Each line from the first entry to the line with "[00:03:43.83]", both included, is to be returned unchanged, with any pictures dropped.

Data items:
%%
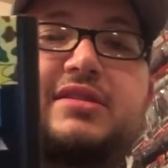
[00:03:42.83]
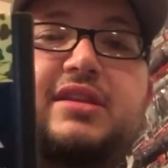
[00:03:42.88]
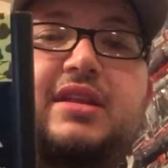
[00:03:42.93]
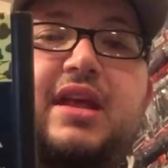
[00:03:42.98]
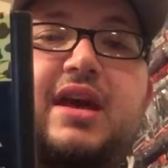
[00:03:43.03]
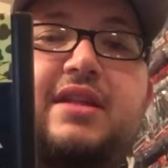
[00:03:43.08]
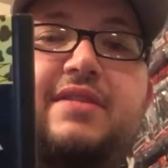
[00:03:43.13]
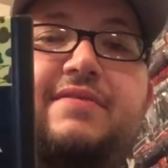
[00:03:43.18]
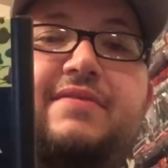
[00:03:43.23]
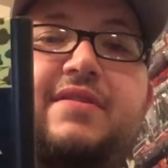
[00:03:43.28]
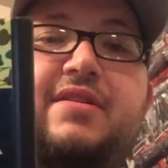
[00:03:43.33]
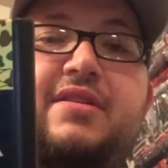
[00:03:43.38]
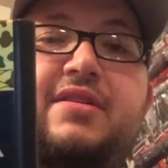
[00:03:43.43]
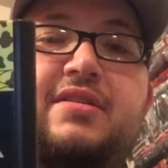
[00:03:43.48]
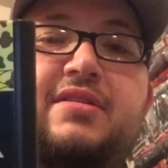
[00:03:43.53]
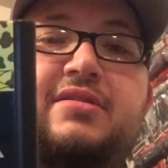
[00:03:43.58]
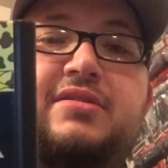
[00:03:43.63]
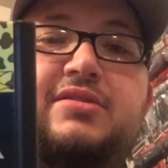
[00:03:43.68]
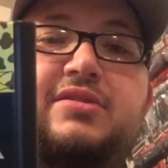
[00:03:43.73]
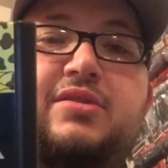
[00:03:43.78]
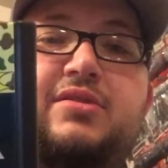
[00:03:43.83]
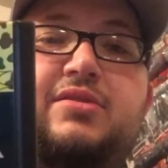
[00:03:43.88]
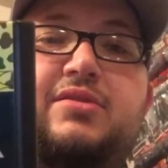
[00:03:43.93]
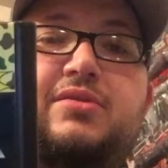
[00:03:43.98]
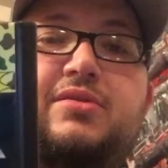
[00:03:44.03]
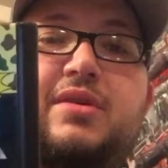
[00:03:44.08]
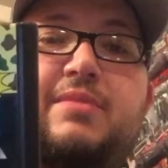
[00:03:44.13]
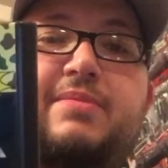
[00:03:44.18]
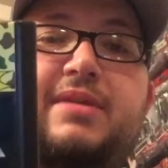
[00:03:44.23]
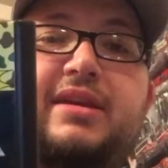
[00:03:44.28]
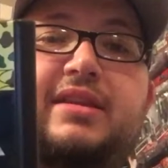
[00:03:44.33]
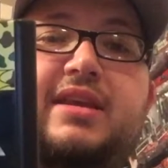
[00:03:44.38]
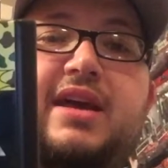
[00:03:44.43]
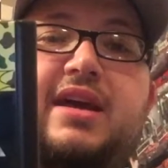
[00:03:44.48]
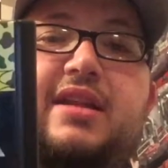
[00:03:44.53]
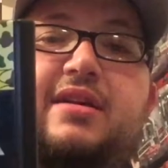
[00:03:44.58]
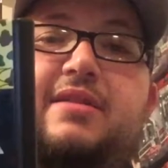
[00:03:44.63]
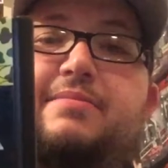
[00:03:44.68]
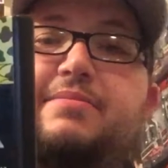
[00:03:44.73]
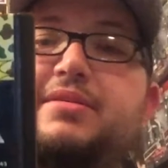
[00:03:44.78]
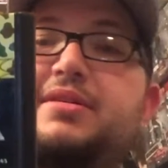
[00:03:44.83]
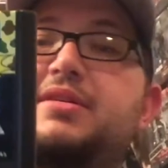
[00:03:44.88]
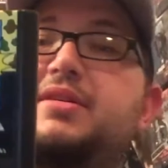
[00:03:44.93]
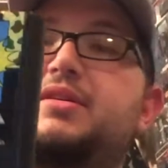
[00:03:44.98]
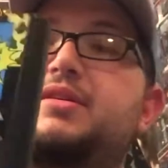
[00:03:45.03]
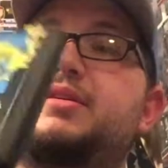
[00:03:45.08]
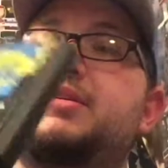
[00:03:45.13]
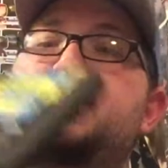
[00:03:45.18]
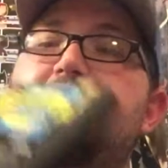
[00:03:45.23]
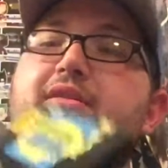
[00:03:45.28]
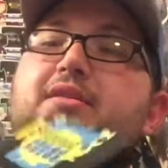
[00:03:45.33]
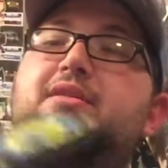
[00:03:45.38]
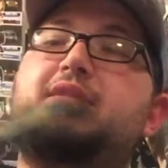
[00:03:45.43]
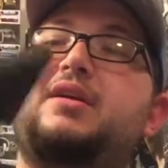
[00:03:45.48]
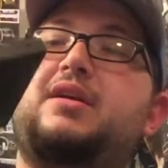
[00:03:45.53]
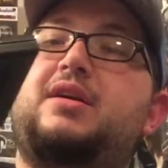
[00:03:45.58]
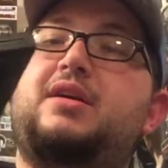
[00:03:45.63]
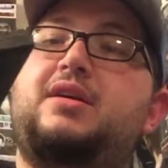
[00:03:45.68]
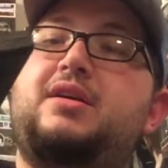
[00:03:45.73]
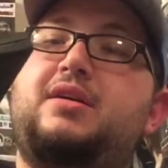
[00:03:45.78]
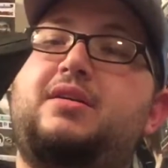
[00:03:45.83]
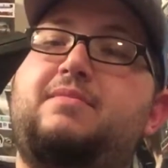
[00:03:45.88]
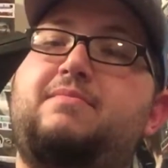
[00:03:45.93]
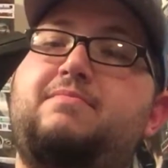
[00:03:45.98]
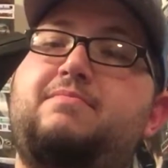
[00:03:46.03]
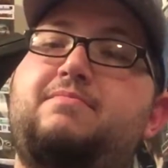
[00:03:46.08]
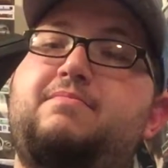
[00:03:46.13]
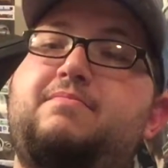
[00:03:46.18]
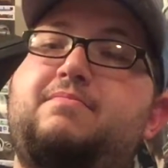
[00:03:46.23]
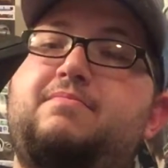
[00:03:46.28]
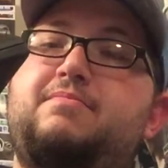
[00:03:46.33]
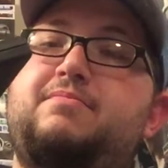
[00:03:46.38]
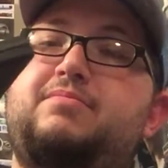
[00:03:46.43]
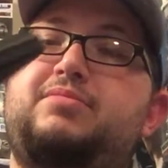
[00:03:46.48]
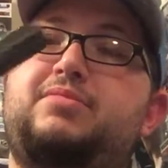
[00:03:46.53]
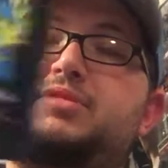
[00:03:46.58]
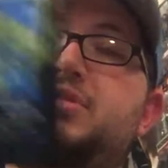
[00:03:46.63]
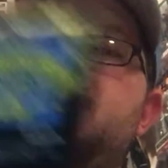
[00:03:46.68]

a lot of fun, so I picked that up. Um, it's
%%
Result:
[00:03:42.83]
[00:03:42.88]
[00:03:42.93]
[00:03:42.98]
[00:03:43.03]
[00:03:43.08]
[00:03:43.13]
[00:03:43.18]
[00:03:43.23]
[00:03:43.28]
[00:03:43.33]
[00:03:43.38]
[00:03:43.43]
[00:03:43.48]
[00:03:43.53]
[00:03:43.58]
[00:03:43.63]
[00:03:43.68]
[00:03:43.73]
[00:03:43.78]
[00:03:43.83]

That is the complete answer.